小石头瞥到一旁的笔墨,恍然大悟,双手在脸上乱抹,大叫:「臭苍蝇,你画我的脸?」

「我、我还没画呢!」

小石头也不理会手上并没沾到半滴墨水,一个幼狮嫩吼就往小苍蝇扑去,突然腰间一紧,无法再往前半步,却是小苍蝇的最后防线,将他牢牢地链在这一端不能靠近她。小苍蝇大笑三声,总算有一条派上用场了!

正得意之际,只见到小石头手在腰后一摸,那带子竟像方才他足上衣带一样轻易松开了。小苍蝇目瞪口呆的同时,小石头身子已然伴随着幼狮第二吼扑到跟前,这时她曲起的腿正好防御,抬脚抵住他的胸口一腿将他顶了开去。
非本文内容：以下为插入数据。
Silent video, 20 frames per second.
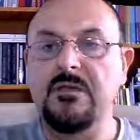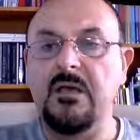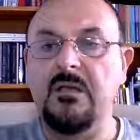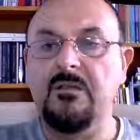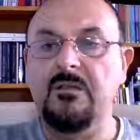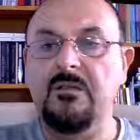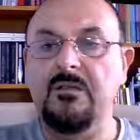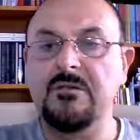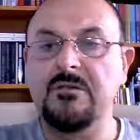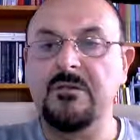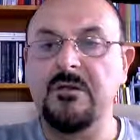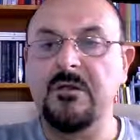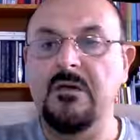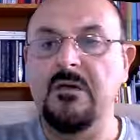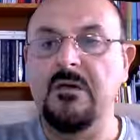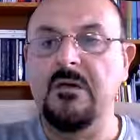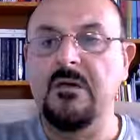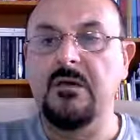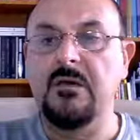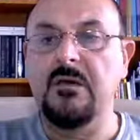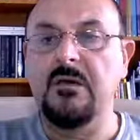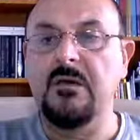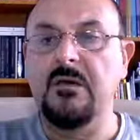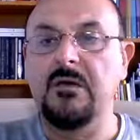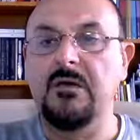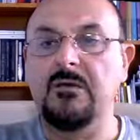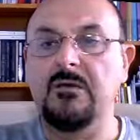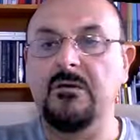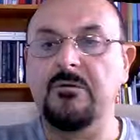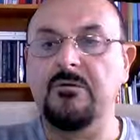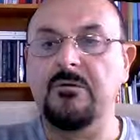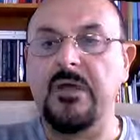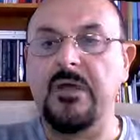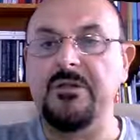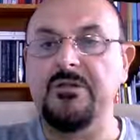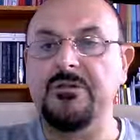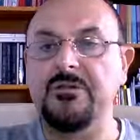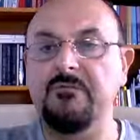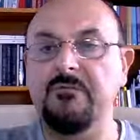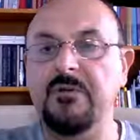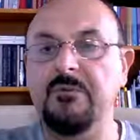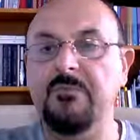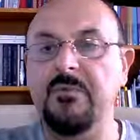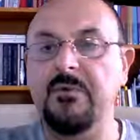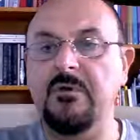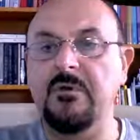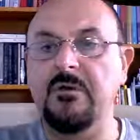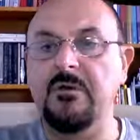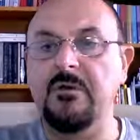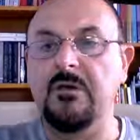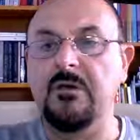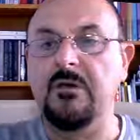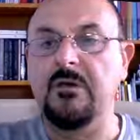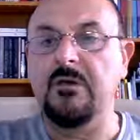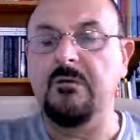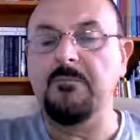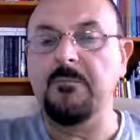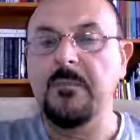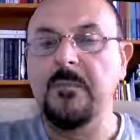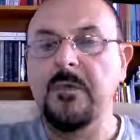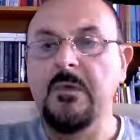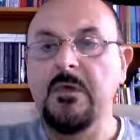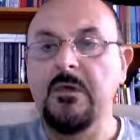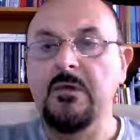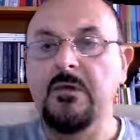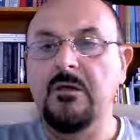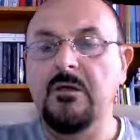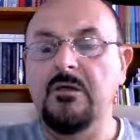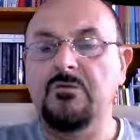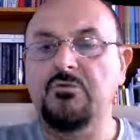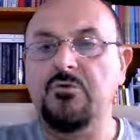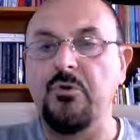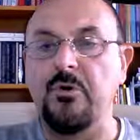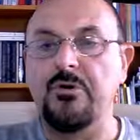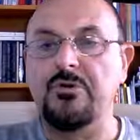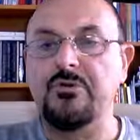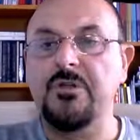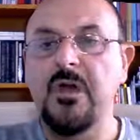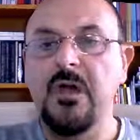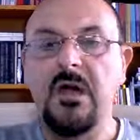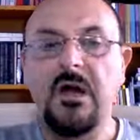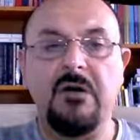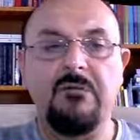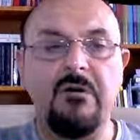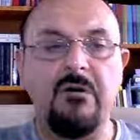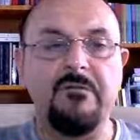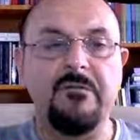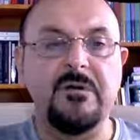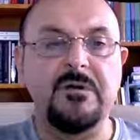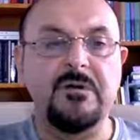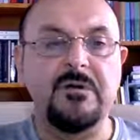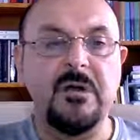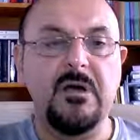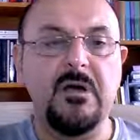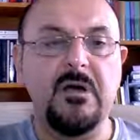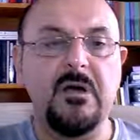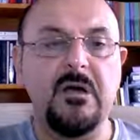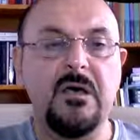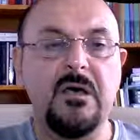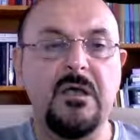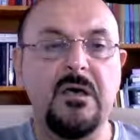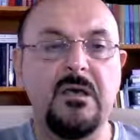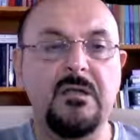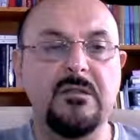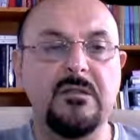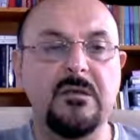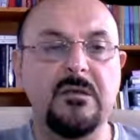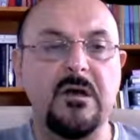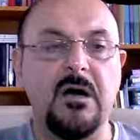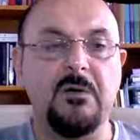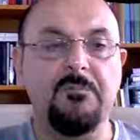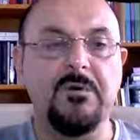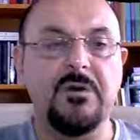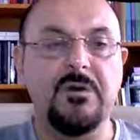this range will be searched. However, the upper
小石头身子跌在柔软的行囊上头,他俐落翻起准备揉身再上,车帘陡地教人揭开,大好阳光泼洒而入,同时三十三比秋意更冷的两道目光亦射了进来,小石头瞬间乖如驯兽,正襟危坐;小苍蝇看着好笑,背对三十三向他做了个仿他平时的丑鬼脸。小石头脸皮一抽,碍于在三十三面前不敢妄动。

「你们拆马车呀,好大动静!」公孙嬋却是笑着的,将车帘掀得更开,道:「醒了最好,来看看外边多美!」

还没凑到车头,沿路的红艳就已送了上来,只见两旁尽是高大的枫树,饱满浓密的树冠好似绵延的火云,灼灼地舔舐着清澜无云的蓝天。叶如赤雪,乘风纷落,两辆马车就穿行在枫雪之间、枫道之上。

小苍蝇和小石头同被眼前美景迷住了,正讚叹着,一叶红舟正巧泊降至眼前,两人同时伸手去捞,一同捞住了,互视一眼,各自要抢,怕撕了枫叶而又各自要让,同时松手的结果是红舟又盪了开去,漂漂然不知去处,令两人徒呼可惜。